Note: In addition to extracted kinetic parameter values, other information derived from these curves, including the maximum lethal fraction values and the area under the lethal fraction curve could potentially be of use in summarizing and comparing fractional killing under different lethal conditions. These alternative values, which are easily extracted from lethal fraction data over time, may provide a useful surrogate measure of fractional killing for cases where cell death exhibits low or unusual kinetics over time that cannot be effectively captured by the described curve-fitting approach.

Troubleshooting

Problem 1

Heterogeneous expression of mKate2 in viable cells (Before you begin, step 3)

Potential solution

Reapply antibiotic selection until more uniform marker expression is observed or employ the alternative FACS-based selection strategy described after step 3g under “Before you begin.”

Problem 2

False positive or false negative objects recognized by Incucyte image analyzer (Before you begin, step 5)

Potential solution

Repeated adjustments to analyzer parameters may be required until a final version is established for a given cell line.

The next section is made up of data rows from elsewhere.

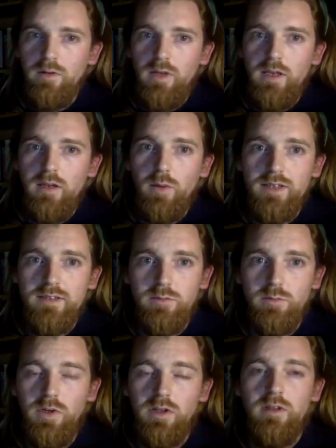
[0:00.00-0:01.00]
In the
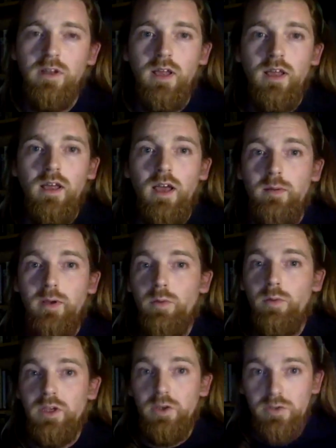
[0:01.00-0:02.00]
Western world, I mean,
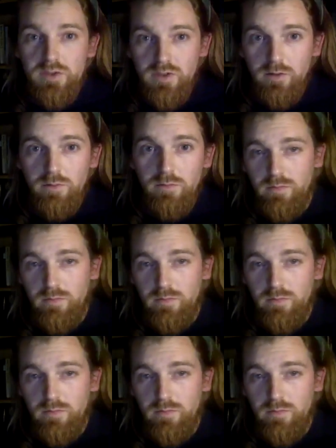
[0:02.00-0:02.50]
we used to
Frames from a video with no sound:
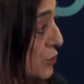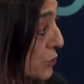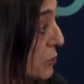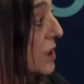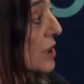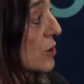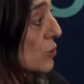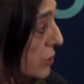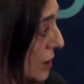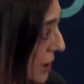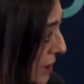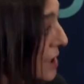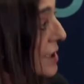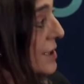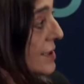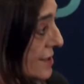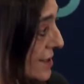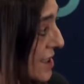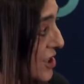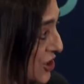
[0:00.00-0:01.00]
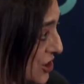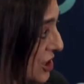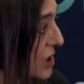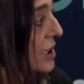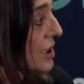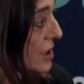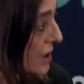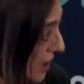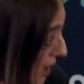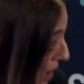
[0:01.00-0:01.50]
And I hope that
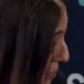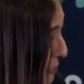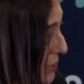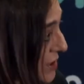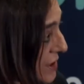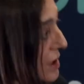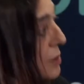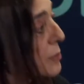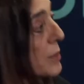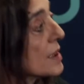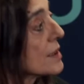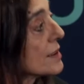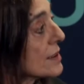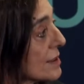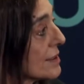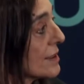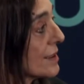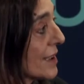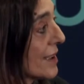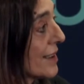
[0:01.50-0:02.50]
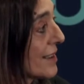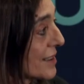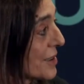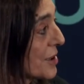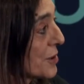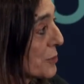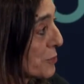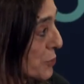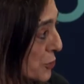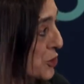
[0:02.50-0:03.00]
in a project with
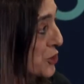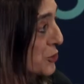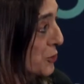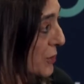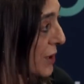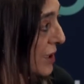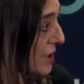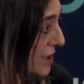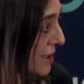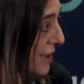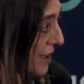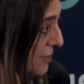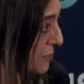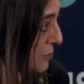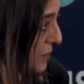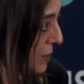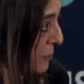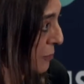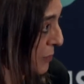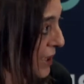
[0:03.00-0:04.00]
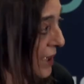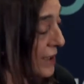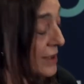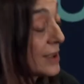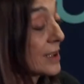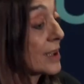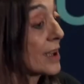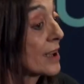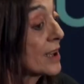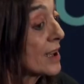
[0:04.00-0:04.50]

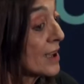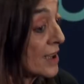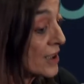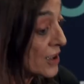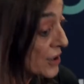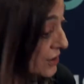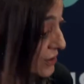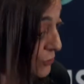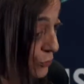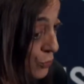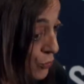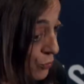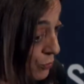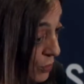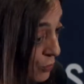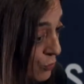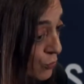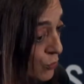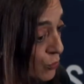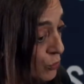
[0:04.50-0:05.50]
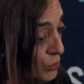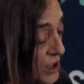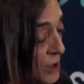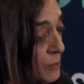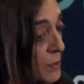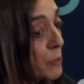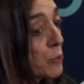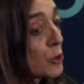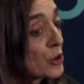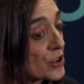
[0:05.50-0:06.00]
Mertula Healthcare Center
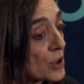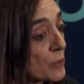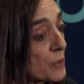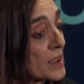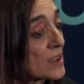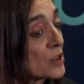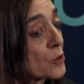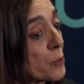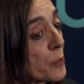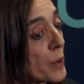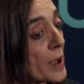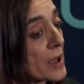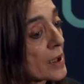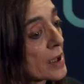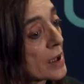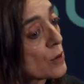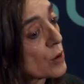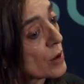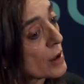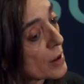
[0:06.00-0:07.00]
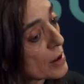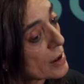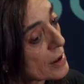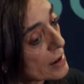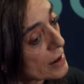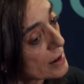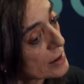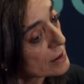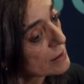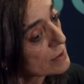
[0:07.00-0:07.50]
will be quickly
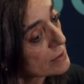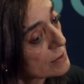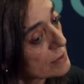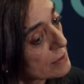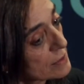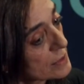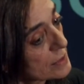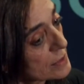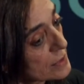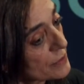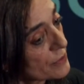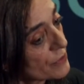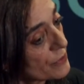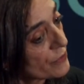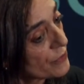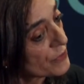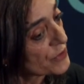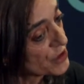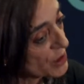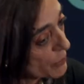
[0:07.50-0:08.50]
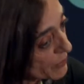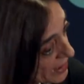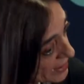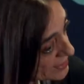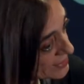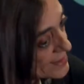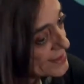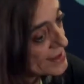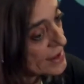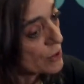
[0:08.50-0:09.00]
put into practice.
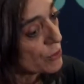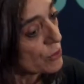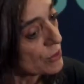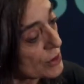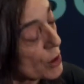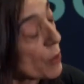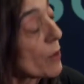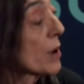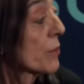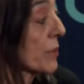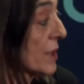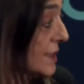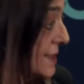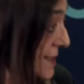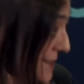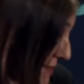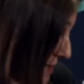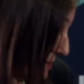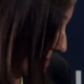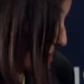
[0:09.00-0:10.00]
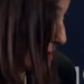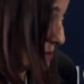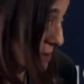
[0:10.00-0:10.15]
A quick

Accurate quantification of mKate2⁺ objects is particularly difficult at 100% confluence or greater; cell seeding densities or experiment time courses may also be modified to prevent overcrowding of cells and subsequent quantification errors.

Problem 3

Changes in cell morphology occur during or after cell death (Before you begin, step 5)

Potential solution

If necessary, analyzer should be optimized for each combination of cell line and lethal stimulus, with parameters set to count mKate2⁺ objects even if their shape is affected by drug treatment. After death, some dead cells may lose SYTOX Green fluorescence over time. This should not affect LF calculations, since they are based on the maximum SYTOX Green values observed up to a given timepoint, as described (Forcina et al., 2017).

Problem 4

Non-specific SYTOX Green signal (Step-by-step method details, step 2)

Potential solution

20 nM is an appropriate SYTOX Green concentration for almost all cell lines. In some rare cases, this concentration may yield dim green signal in the cytoplasm of viable cells; in these cases, lower doses of SYTOX Green may be tested. Non-specific SYTOX Green signal may also indicate the presence of contamination such as mycoplasma.

Problem 5

Other non-specific fluorescence (Step-by-step method details, step 2)

Potential solution

Some tested compounds may be autofluorescent and therefore interfere with imaging, typically producing false positives for SYTOX Green fluorescent objects. Autofluorescent compounds can be preliminarily identified by identifying conditions where SYTOX Green counts are high at early timepoints, without obvious evidence for cell death. Subsequent visual inspection can confirm that this fluorescence in the green channel is not due to true positive dead cells. In some cases, autofluorescent material is present outside cells. Conditions with autofluorescent compounds may either be removed from consideration or analyzed based on the live cell counts alone.

Resource availability

Lead contact

Requests for further information should be directed to and will be fulfilled by the Technical Contact, Zintis Inde (zinde@hsph.harvard.edu). Requests for resources and reagents should be directed to and will be fulfilled by the Lead Contact, Scott J. Dixon (sjdixon@stanford.edu).

Materials availability

Cell lines expressing nuclear mKate2 are available from the Lead Contact.

Data and code availability

There is no additional data associated with this protocol.